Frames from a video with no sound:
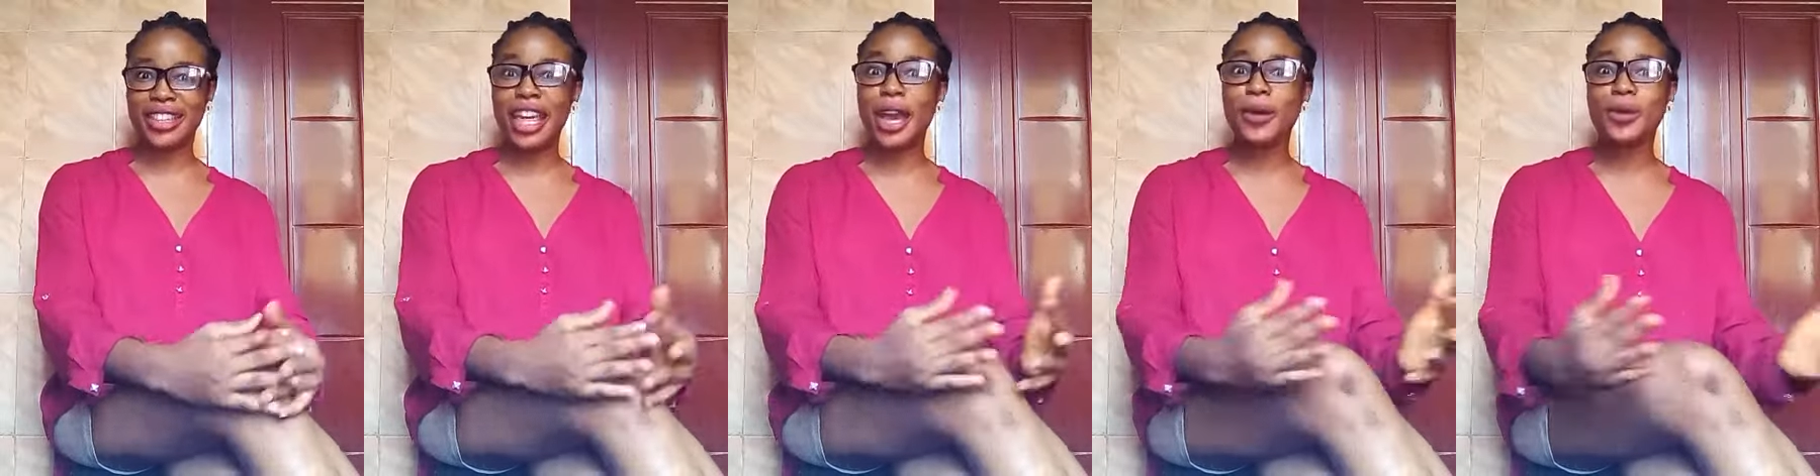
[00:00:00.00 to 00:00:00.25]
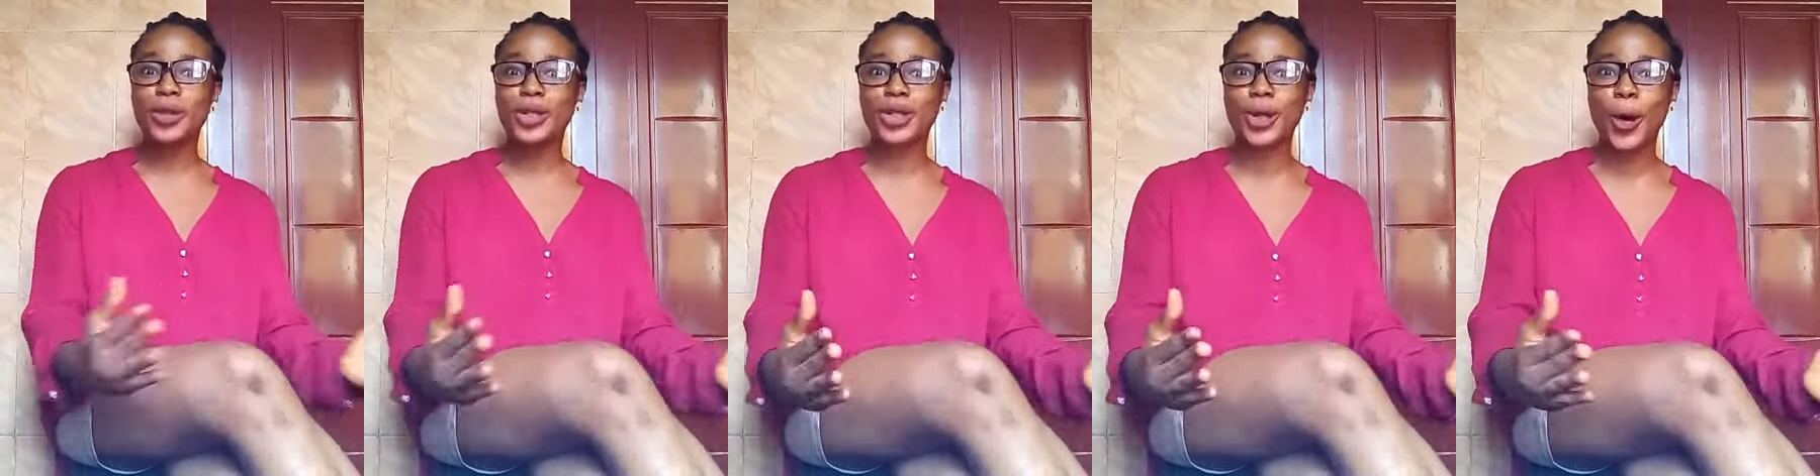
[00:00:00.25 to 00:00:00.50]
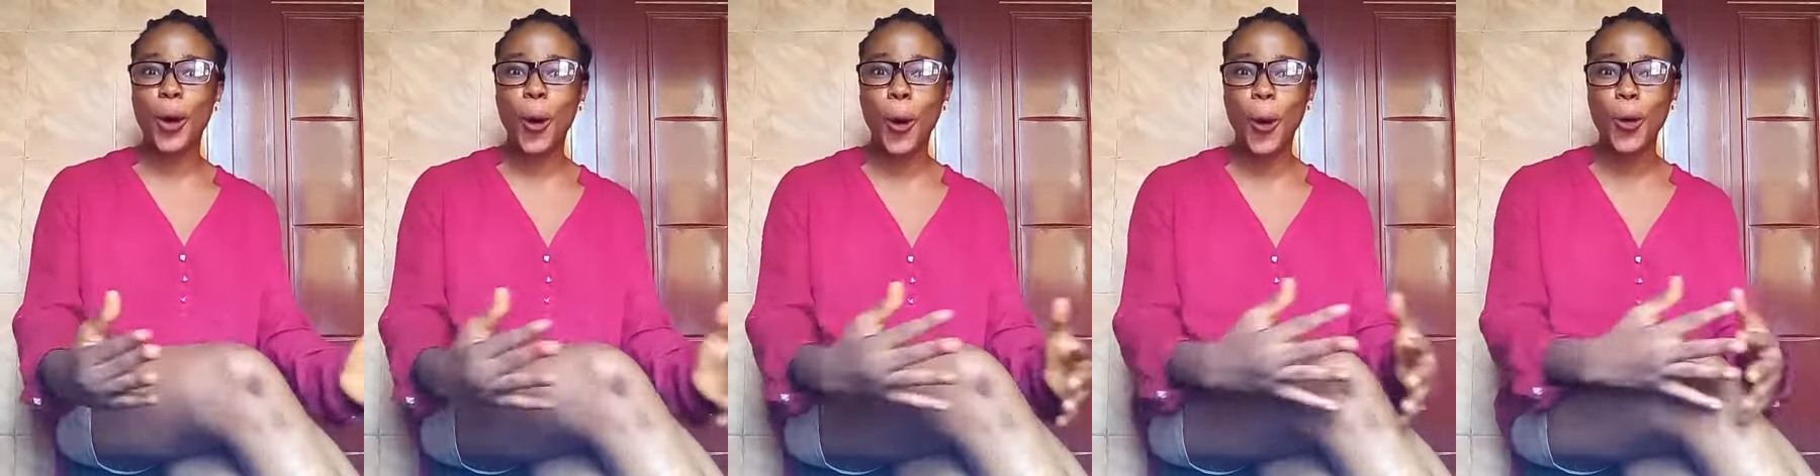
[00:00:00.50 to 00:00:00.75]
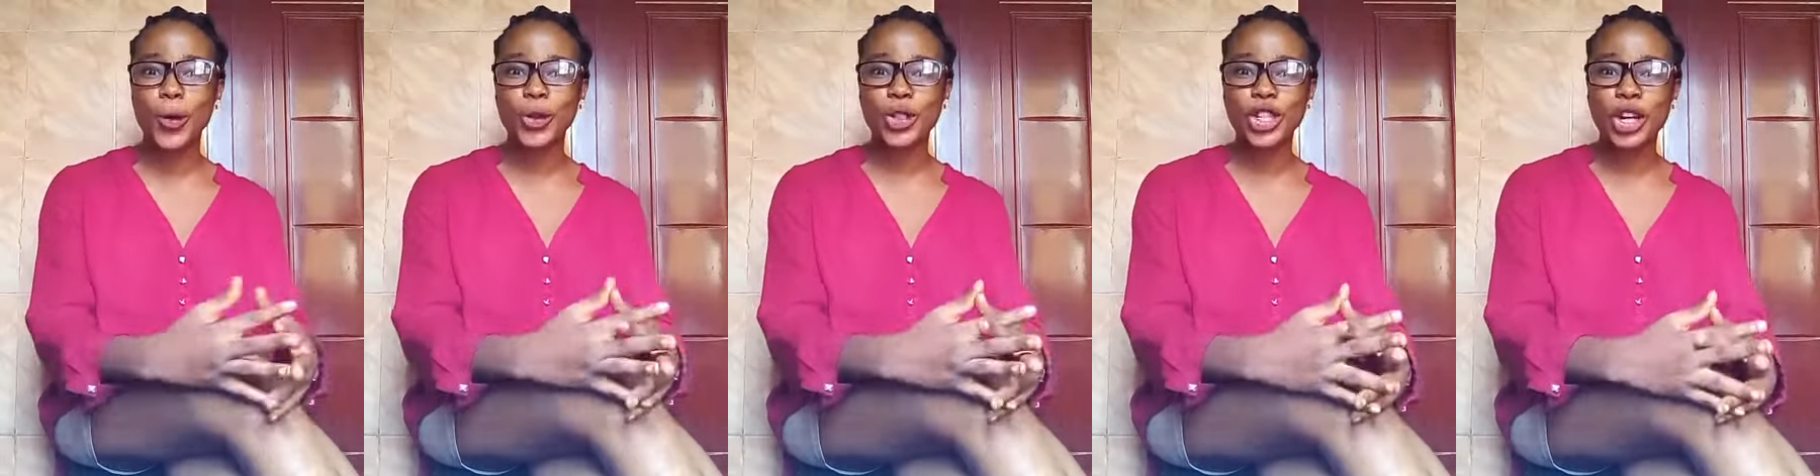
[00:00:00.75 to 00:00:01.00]
There was
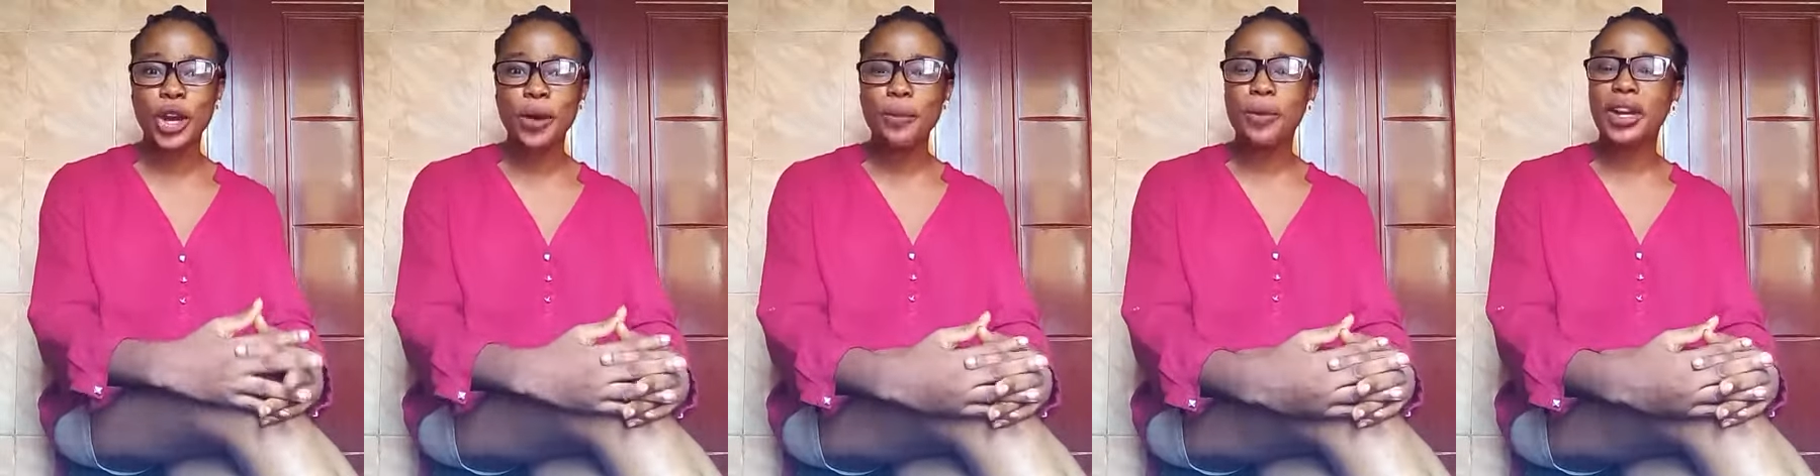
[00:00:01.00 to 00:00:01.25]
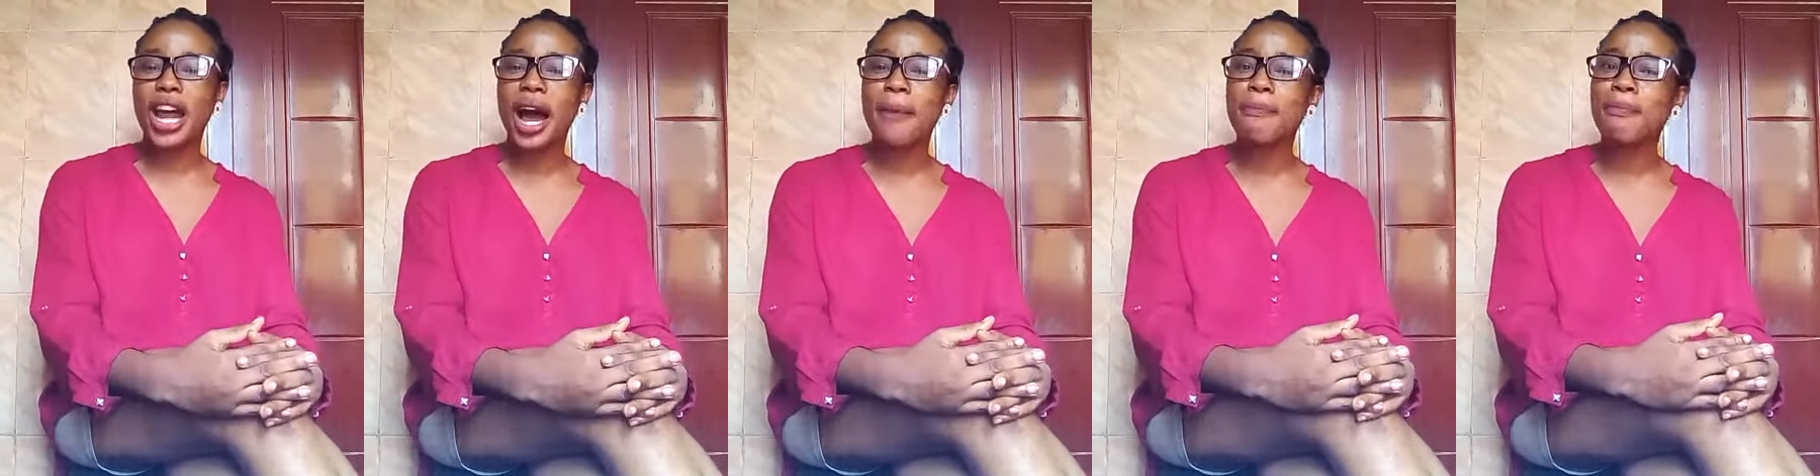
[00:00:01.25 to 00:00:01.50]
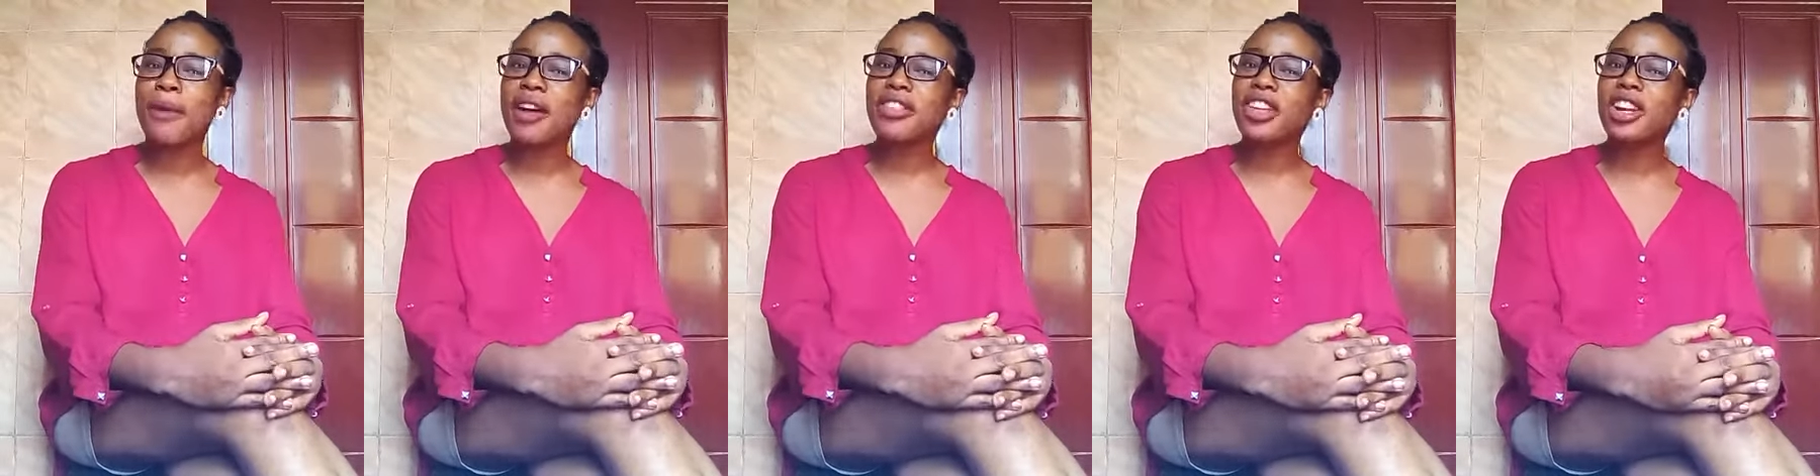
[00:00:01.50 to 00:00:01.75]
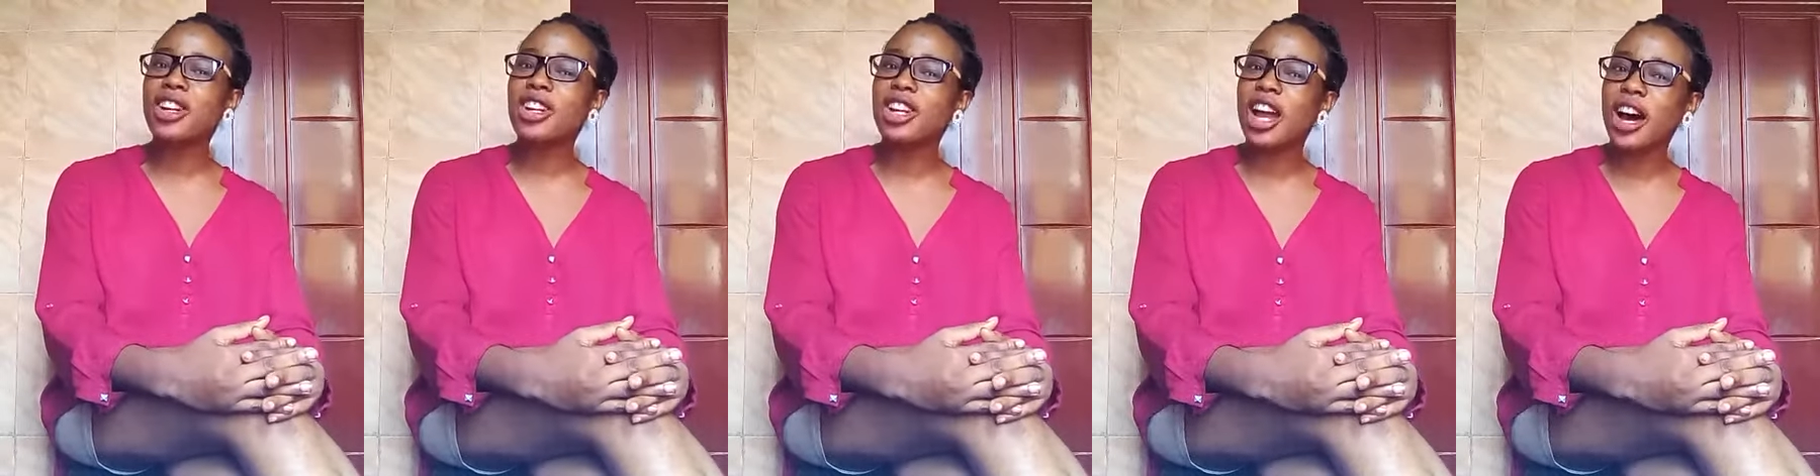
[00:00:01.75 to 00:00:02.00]
cold, but her
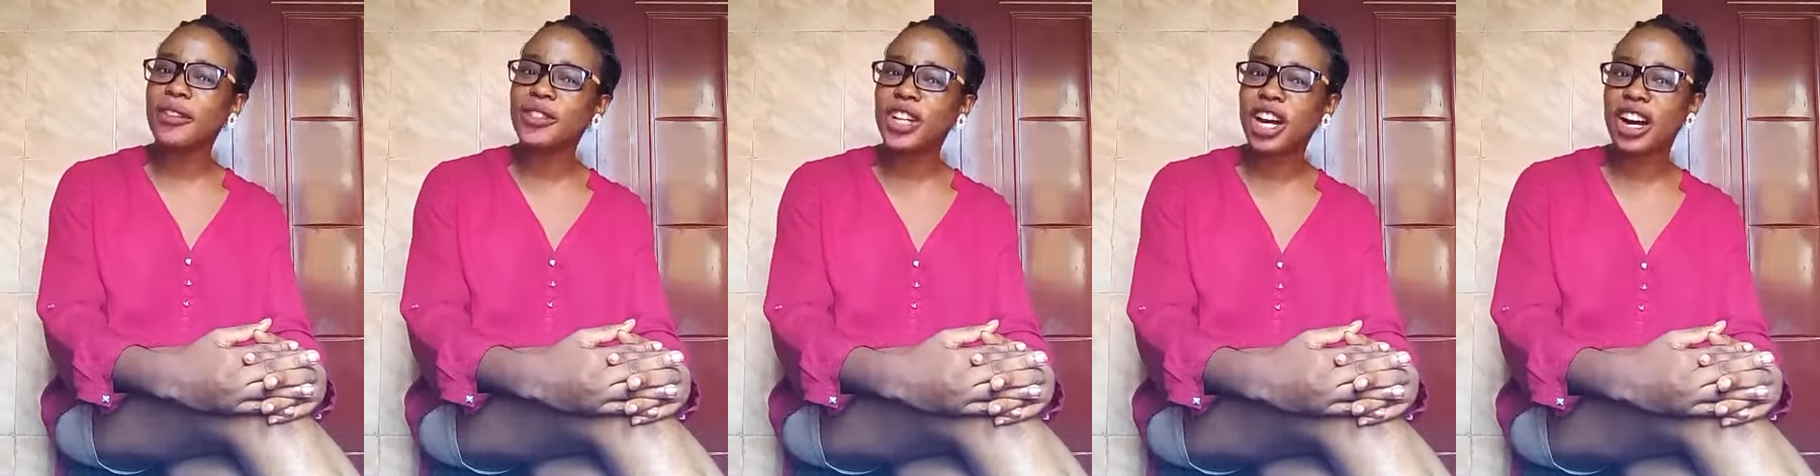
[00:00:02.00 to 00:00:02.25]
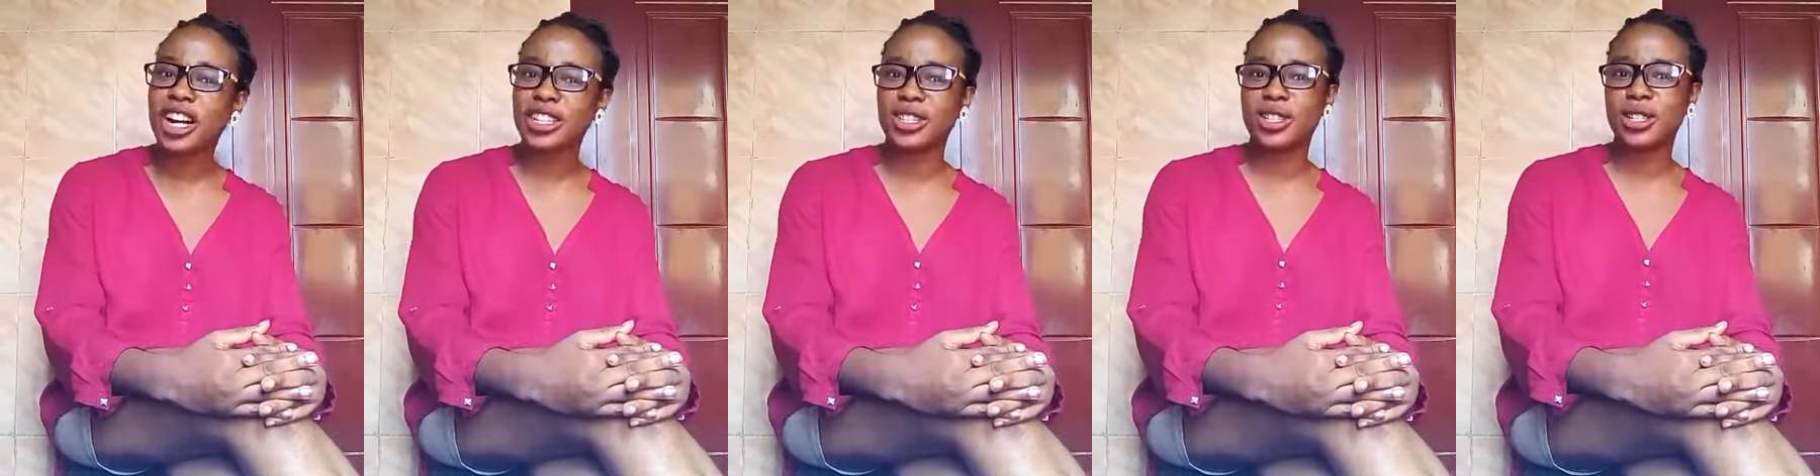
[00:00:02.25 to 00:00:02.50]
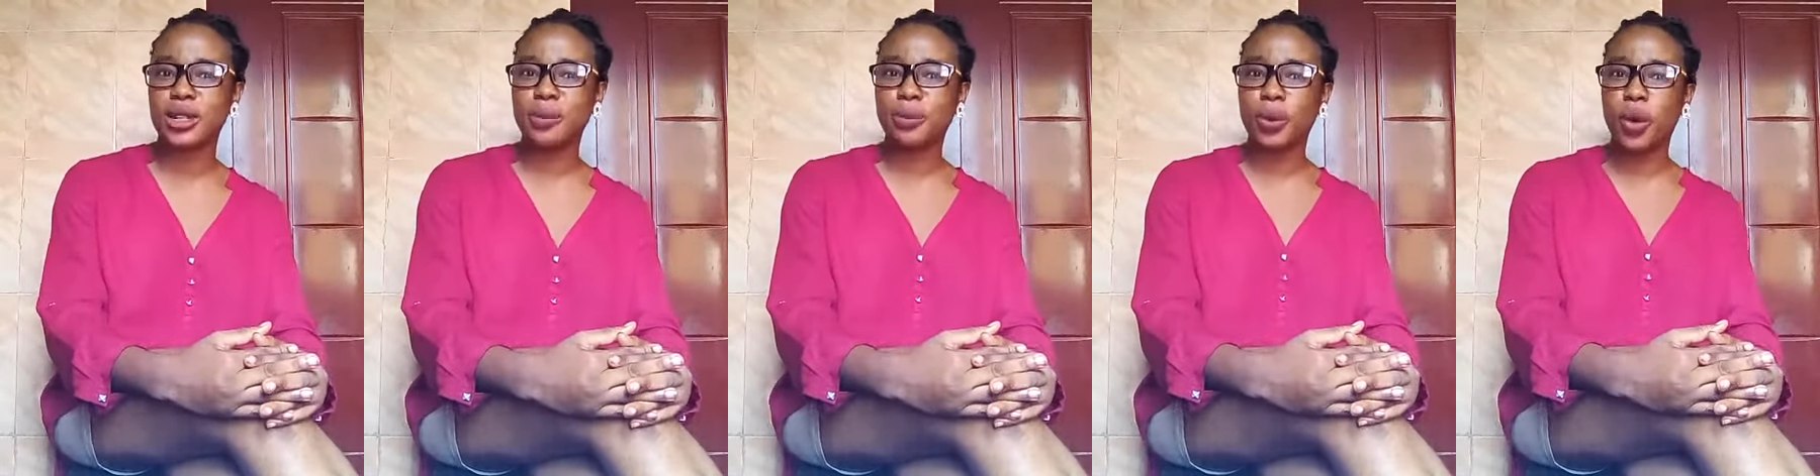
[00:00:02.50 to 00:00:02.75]
mother loved her to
· · · ·
- **EXERCISE REQUIREMENTS**
None of the pictures belong in the copy. Write out exactly the lines from the line that holds "[00:00:01.00 to 00:00:01.25]" through the last line of the listing above, both ends included.

- **WRITTEN ANSWER**
[00:00:01.00 to 00:00:01.25]
[00:00:01.25 to 00:00:01.50]
[00:00:01.50 to 00:00:01.75]
[00:00:01.75 to 00:00:02.00]
cold, but her
[00:00:02.00 to 00:00:02.25]
[00:00:02.25 to 00:00:02.50]
[00:00:02.50 to 00:00:02.75]
mother loved her to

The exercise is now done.